Being of a more academic mind, I first put my trust in the scholarly approach: analyzing texts in the light of the grammatico-historical method. Surely a disciplined, intelligent, and learned hermeneutic would allow us to discover the truth of God’s Word, right? Many Christians have believed this, but the institutions they’ve founded to conduct and promote scholarly studies of Scripture have followed a consistent pattern: the more you study the Bible academically and (dare I say) scientifically, the more liberal you become. One individual scholar might spend a lifetime in such studies and not lose their original faith, but institutions that keep the flame of knowledge alit across multiple generations have all drifted into “Jesus Seminar” liberalism.
But Christians keep trying, founding new universities and colleges in rebellion against their earlier institutions. I’ve attended one such college, and even though they made it a point to shackle academic inquiry with the bonds of a strict and dogmatic tradition, the seeds of liberalism—questions—were already starting to take root among the younger faculty. Having been trained in the answers of the past generations, the new scholars wanted to explore the issues raised by those answers, and therein lies the road to apostasy.

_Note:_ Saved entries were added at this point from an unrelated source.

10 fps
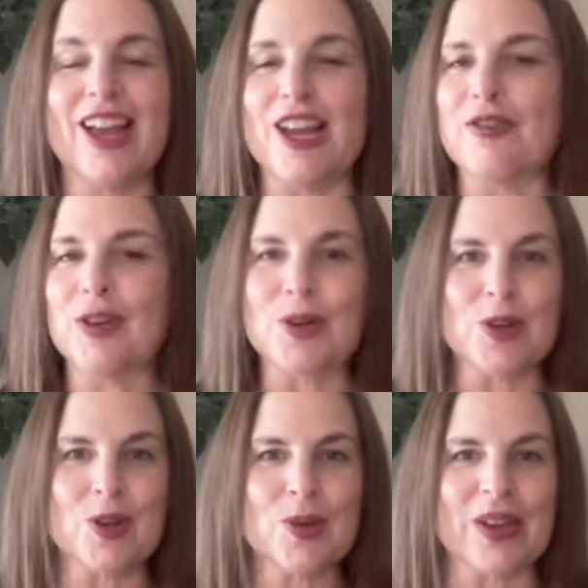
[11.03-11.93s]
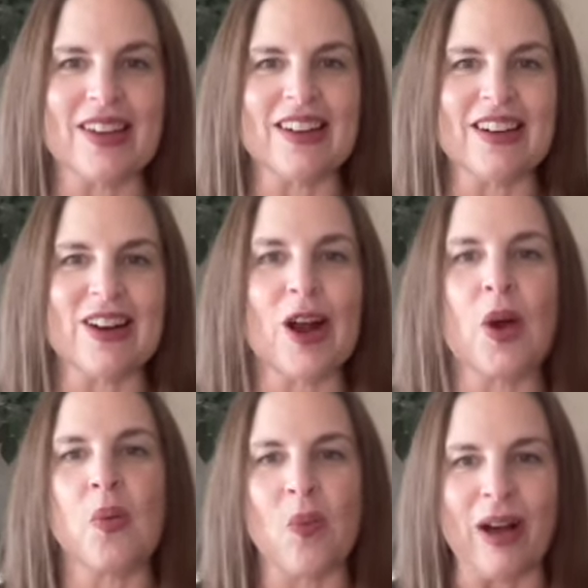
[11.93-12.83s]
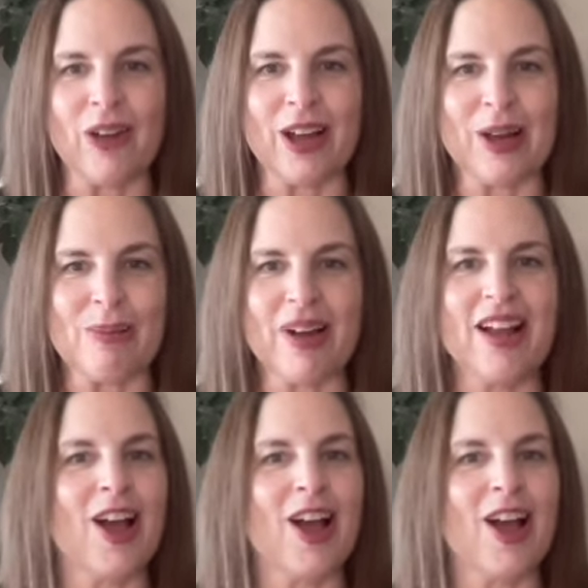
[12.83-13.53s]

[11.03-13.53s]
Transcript: If you're new here, welcome.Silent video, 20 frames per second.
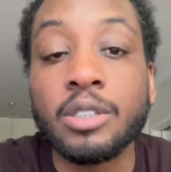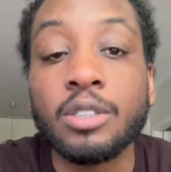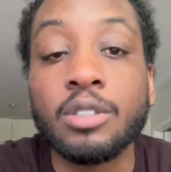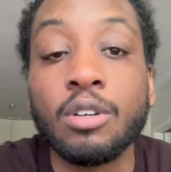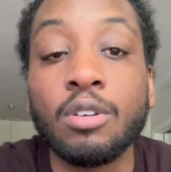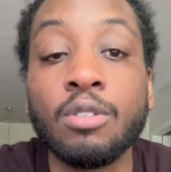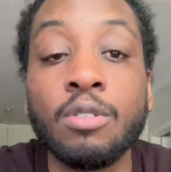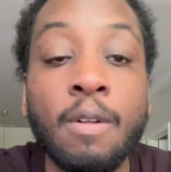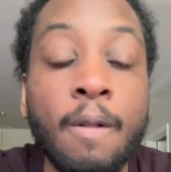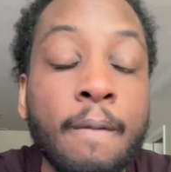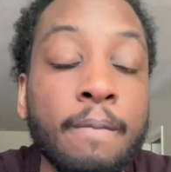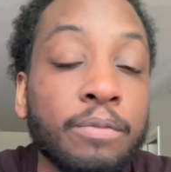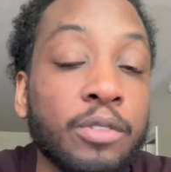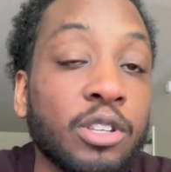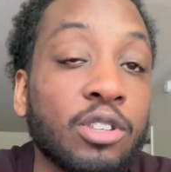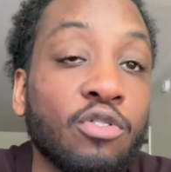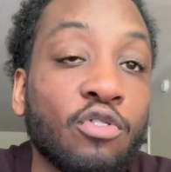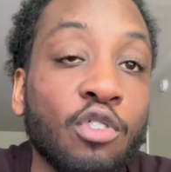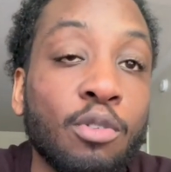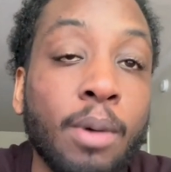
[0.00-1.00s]
So
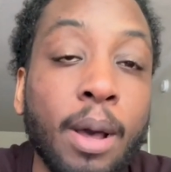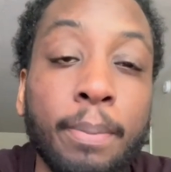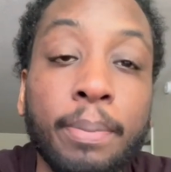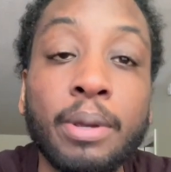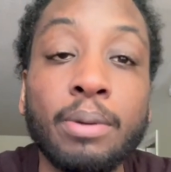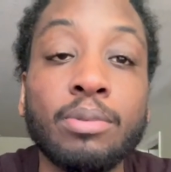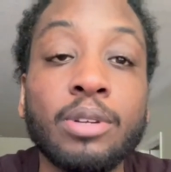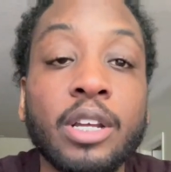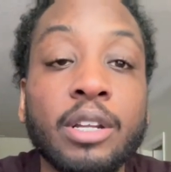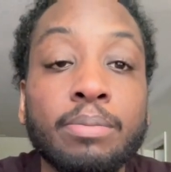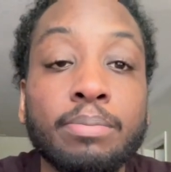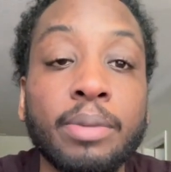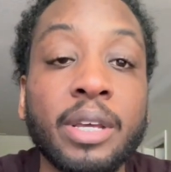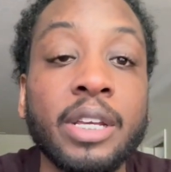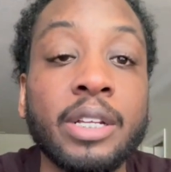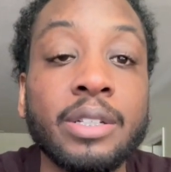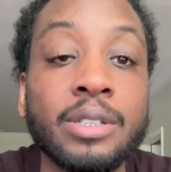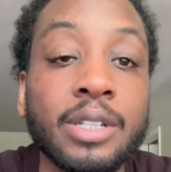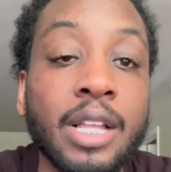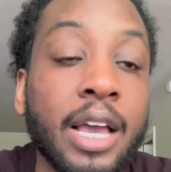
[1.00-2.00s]
this is for my people that have
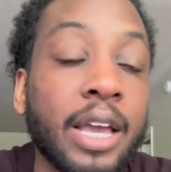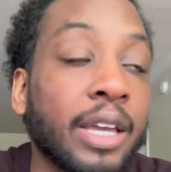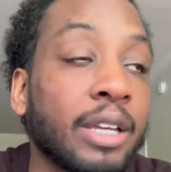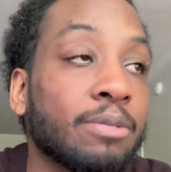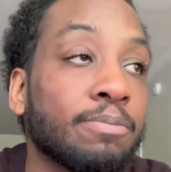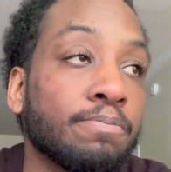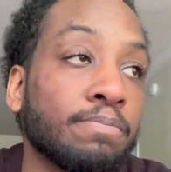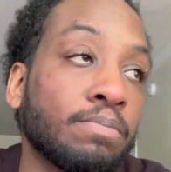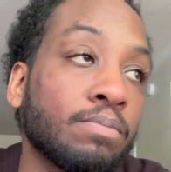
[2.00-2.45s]
been, like,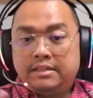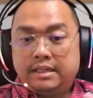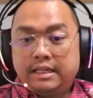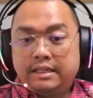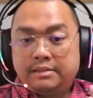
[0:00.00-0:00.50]

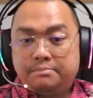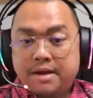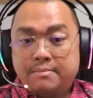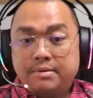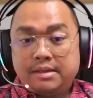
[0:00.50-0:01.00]
But it
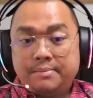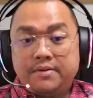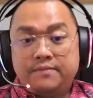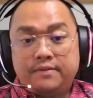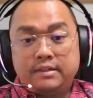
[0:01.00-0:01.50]
is
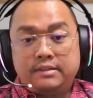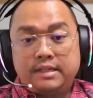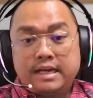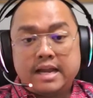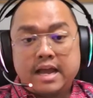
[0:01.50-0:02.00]
premised
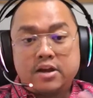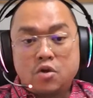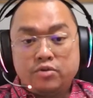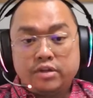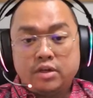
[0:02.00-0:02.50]
upon first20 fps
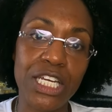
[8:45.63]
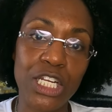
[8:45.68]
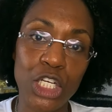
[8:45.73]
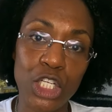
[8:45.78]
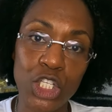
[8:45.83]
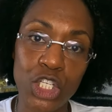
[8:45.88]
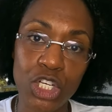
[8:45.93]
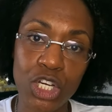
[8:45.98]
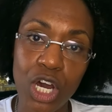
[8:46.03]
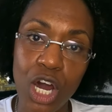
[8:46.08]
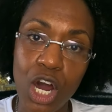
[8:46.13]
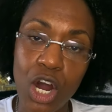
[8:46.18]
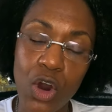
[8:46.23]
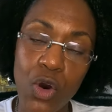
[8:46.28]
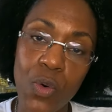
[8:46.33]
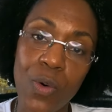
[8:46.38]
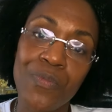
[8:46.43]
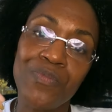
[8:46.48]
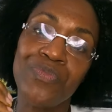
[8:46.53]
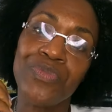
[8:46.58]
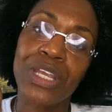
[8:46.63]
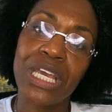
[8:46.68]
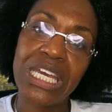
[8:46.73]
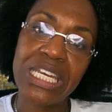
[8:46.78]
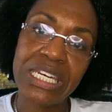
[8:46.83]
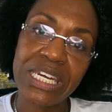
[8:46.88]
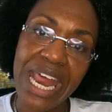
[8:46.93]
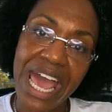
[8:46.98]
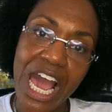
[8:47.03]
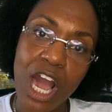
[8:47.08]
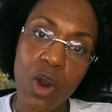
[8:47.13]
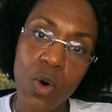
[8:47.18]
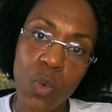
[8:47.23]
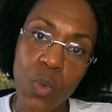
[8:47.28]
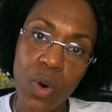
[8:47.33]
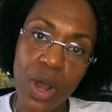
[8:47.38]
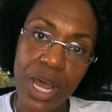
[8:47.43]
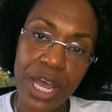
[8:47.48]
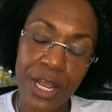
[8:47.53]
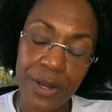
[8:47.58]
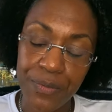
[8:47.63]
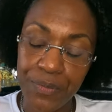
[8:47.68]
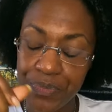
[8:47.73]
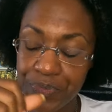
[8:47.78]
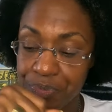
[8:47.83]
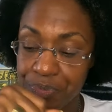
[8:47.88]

needed to go now what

Even among conservative scholars, the grammatico-historical method does not so much produce a unity of results as it merely adds a layer of scholarly jargon on top of the ever-diverging tree of conflicting interpretation. Are you a dispensationalist? A sublapsarian? A post-tribulational amillennialist? Conservative scholars argue just as much as any other scholars or laymen, and where they do agree, their harmony comes from the conservative dogmas they accept as a given, not from their studies (which are carefully managed so as to always reinforce the “correct” dogmatic conclusions). And where the dogmatic traditions differ, the grammatico-historical interpretations diverge as well.
Scholarship is good, but it cannot find a “deep truth” that isn’t there. So where then shall we turn? Mysticism? Will the truth be revealed by prayer, fasting, and the Holy Spirit? I hoped that for a while too, but only by turning a blind eye to the fact that the mystics have the same problem as the conservative scholars: somehow God always seems to reveal the very views and opinions that the blessed believer happened to hold all along. What an amazing coincidence, eh?
In the end, there is no objective, common, verifiable standard that we can all use and that gives the same interpretation and application of the Scriptures. Every person ends up believing whatever interpretation seems right in his or her own eyes, because that’s ultimately the only standard we have available to us in God’s absence. And since we each experience the world a little bit differently, we each have a slightly (or significantly) different view of what seems right in our own eyes.
The result, as predicted by the Myth Hypothesis (but not by the Gospel Hypothesis) is a Church divided, with divisions that only increase over time. God does not show up in real life either to guide us or to explain the Bible to us, and people who love power over others only exploit “God’s Word” to lend divine authority to their own teachings and personal opinions. Even ordinary layfolk do! The Bible is a book that means all things to all people, and consequently it means nothing to anyone. It’s a magic mirror that shows you only a reflection of what you want to believe.